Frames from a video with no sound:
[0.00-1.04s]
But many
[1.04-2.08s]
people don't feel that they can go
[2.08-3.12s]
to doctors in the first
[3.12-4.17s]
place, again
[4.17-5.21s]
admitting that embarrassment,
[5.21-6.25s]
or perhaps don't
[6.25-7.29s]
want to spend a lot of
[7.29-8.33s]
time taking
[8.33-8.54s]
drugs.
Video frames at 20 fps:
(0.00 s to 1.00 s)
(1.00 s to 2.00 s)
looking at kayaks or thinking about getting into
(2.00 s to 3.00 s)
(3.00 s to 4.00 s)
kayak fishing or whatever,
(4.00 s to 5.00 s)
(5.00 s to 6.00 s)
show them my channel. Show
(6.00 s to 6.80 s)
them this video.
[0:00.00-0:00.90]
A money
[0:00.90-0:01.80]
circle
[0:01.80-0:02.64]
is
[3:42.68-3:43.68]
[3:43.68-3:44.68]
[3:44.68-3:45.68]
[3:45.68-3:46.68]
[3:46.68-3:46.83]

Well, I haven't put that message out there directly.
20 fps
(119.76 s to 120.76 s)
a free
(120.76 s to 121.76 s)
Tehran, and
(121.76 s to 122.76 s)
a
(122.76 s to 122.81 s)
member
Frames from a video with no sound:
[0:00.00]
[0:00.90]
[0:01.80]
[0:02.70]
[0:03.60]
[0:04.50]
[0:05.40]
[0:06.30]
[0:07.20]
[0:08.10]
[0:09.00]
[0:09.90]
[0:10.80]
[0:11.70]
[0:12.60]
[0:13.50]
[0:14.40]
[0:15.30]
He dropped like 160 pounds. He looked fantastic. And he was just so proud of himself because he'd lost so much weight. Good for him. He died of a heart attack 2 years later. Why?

● ● ● ● ● ● ●

▶ **What you are asked to do**: From the listing above, output exactly the run of lines that starts with the line containing "(0.00 s to 1.00 s)" and ends with the line containing "[3:45.68-3:46.68]".

▶ **Expected output**:
(0.00 s to 1.00 s)
(1.00 s to 2.00 s)
looking at kayaks or thinking about getting into
(2.00 s to 3.00 s)
(3.00 s to 4.00 s)
kayak fishing or whatever,
(4.00 s to 5.00 s)
(5.00 s to 6.00 s)
show them my channel. Show
(6.00 s to 6.80 s)
them this video.
[0:00.00-0:00.90]
A money
[0:00.90-0:01.80]
circle
[0:01.80-0:02.64]
is
[3:42.68-3:43.68]
[3:43.68-3:44.68]
[3:44.68-3:45.68]
[3:45.68-3:46.68]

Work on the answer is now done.